Task directions> The finished copy must match the records exactly, except that it contains no pictures.

Provided material>
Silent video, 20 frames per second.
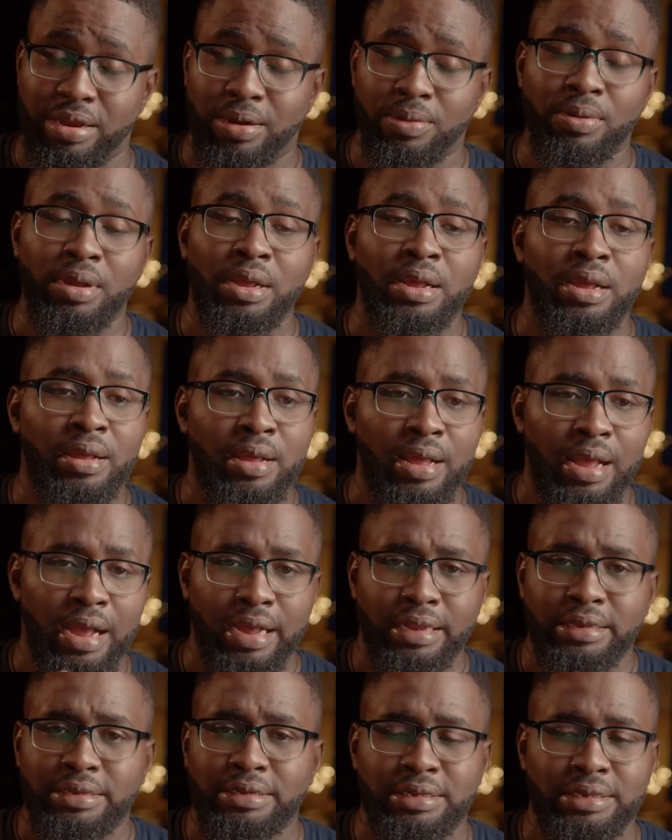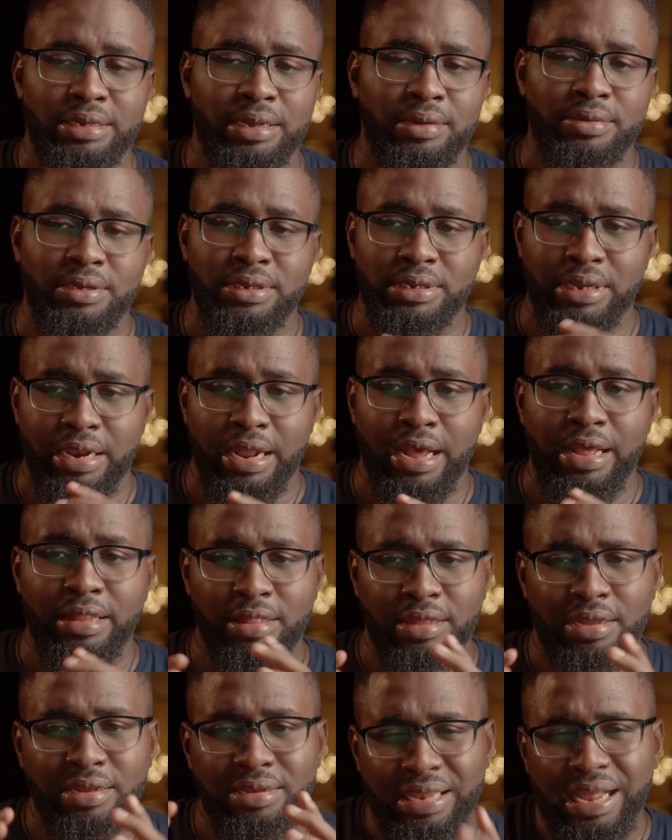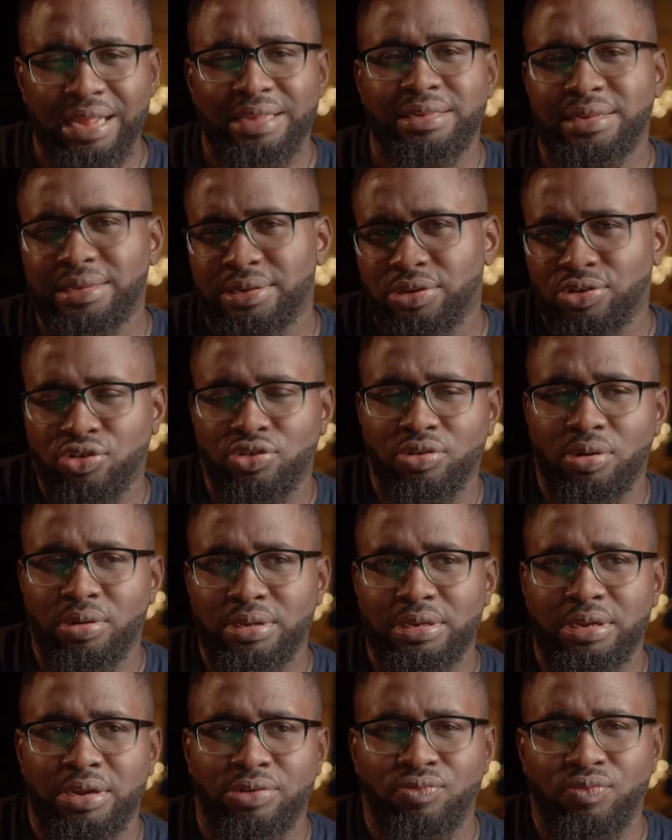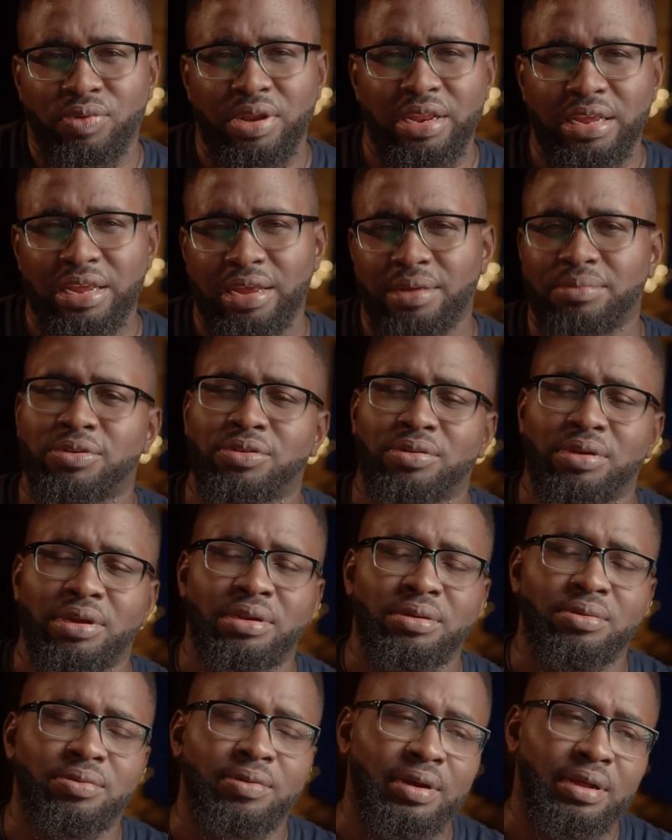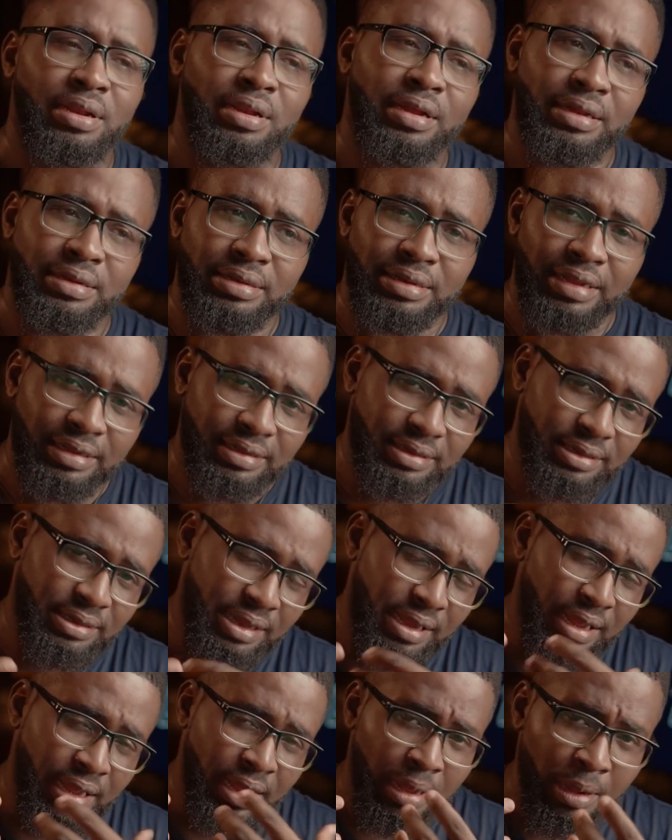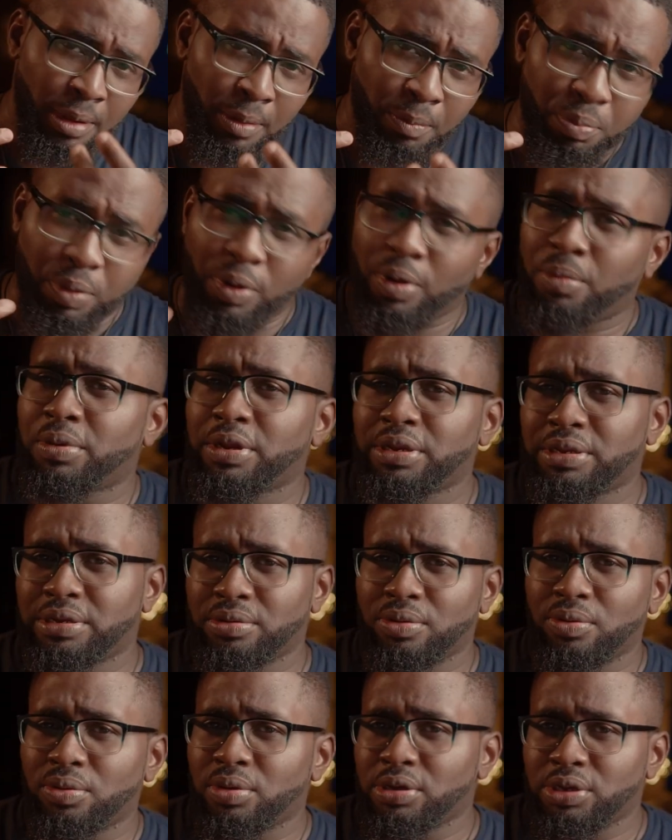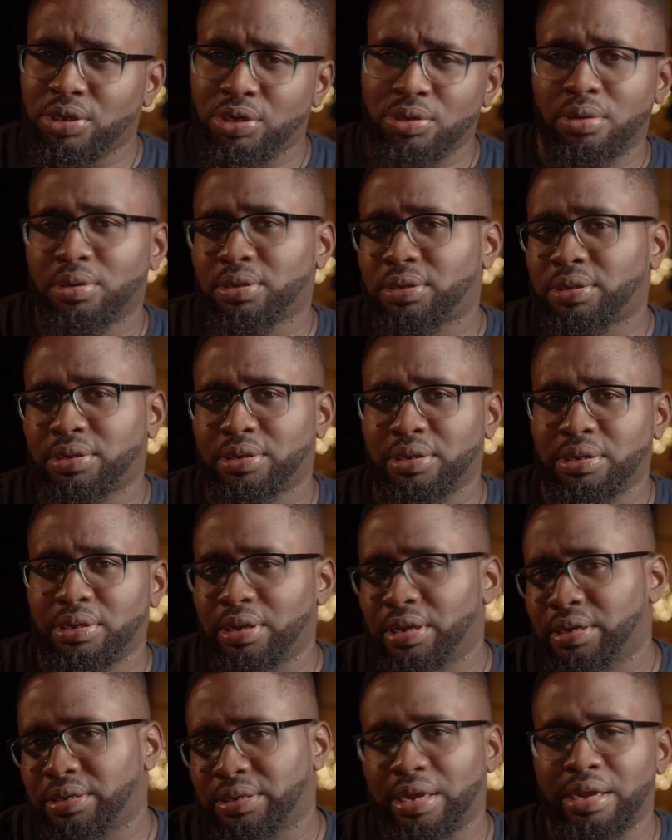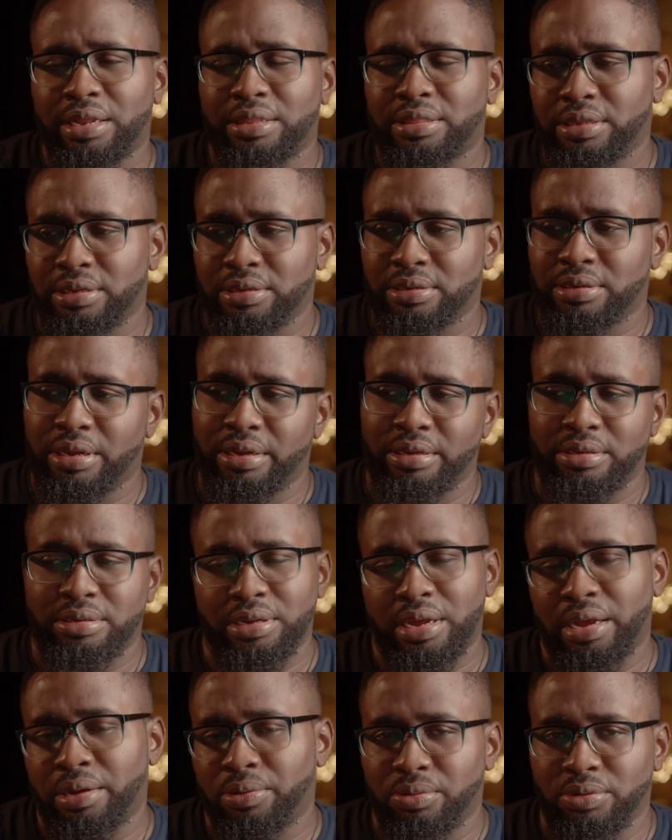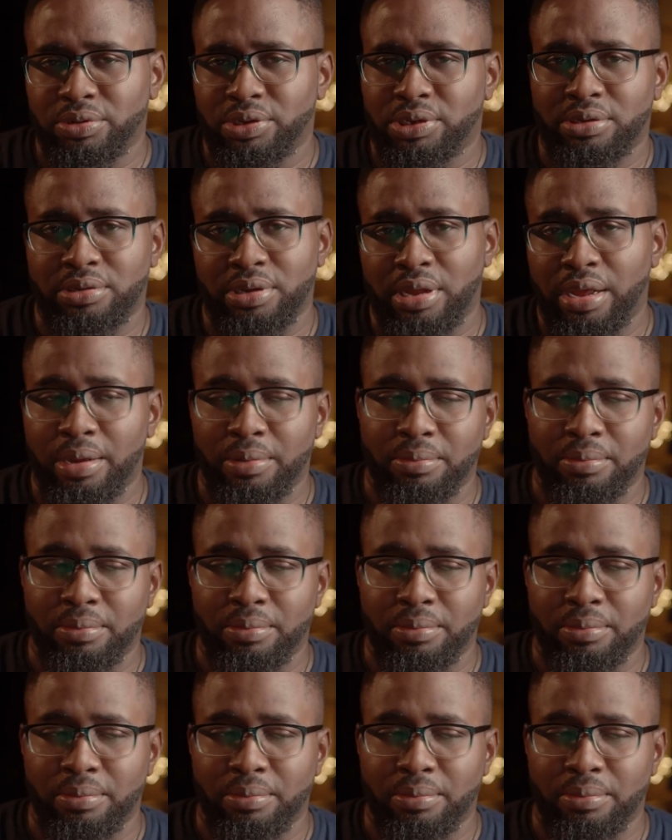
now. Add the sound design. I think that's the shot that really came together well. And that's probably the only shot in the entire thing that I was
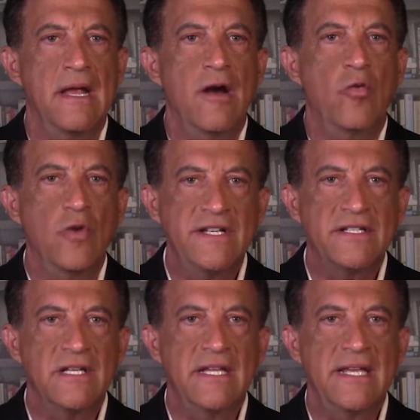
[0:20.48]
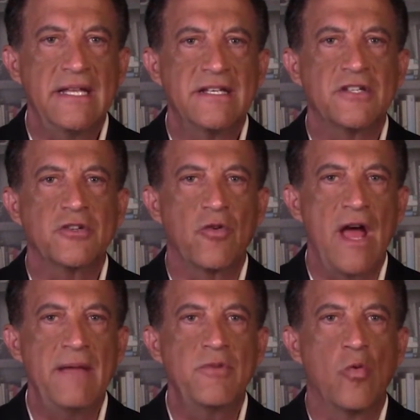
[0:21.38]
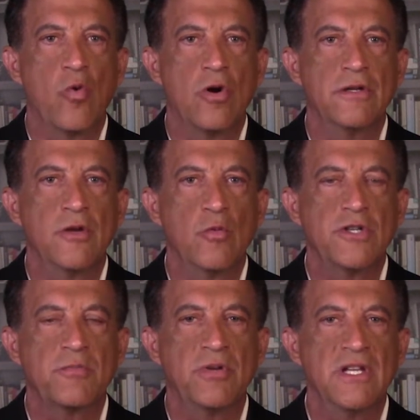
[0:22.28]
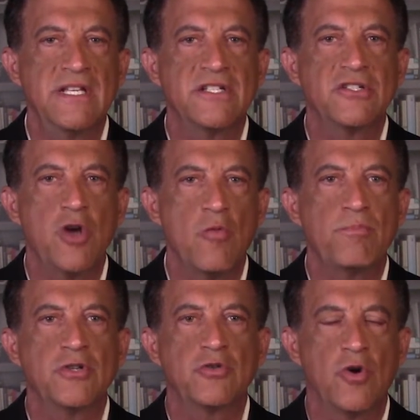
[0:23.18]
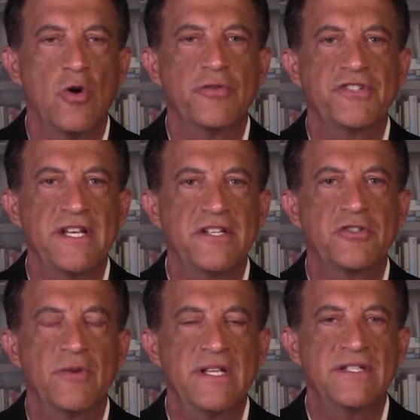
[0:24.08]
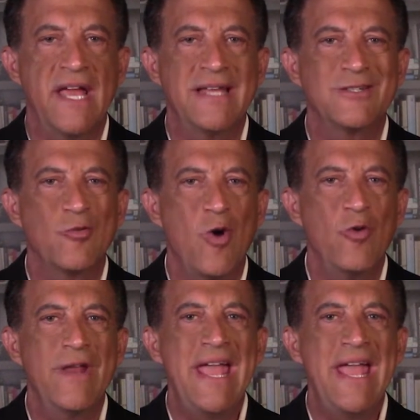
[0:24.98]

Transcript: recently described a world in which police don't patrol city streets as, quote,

Result>
Silent video, 20 frames per second.
now. Add the sound design. I think that's the shot that really came together well. And that's probably the only shot in the entire thing that I was
[0:20.48]
[0:21.38]
[0:22.28]
[0:23.18]
[0:24.08]
[0:24.98]

Transcript: recently described a world in which police don't patrol city streets as, quote,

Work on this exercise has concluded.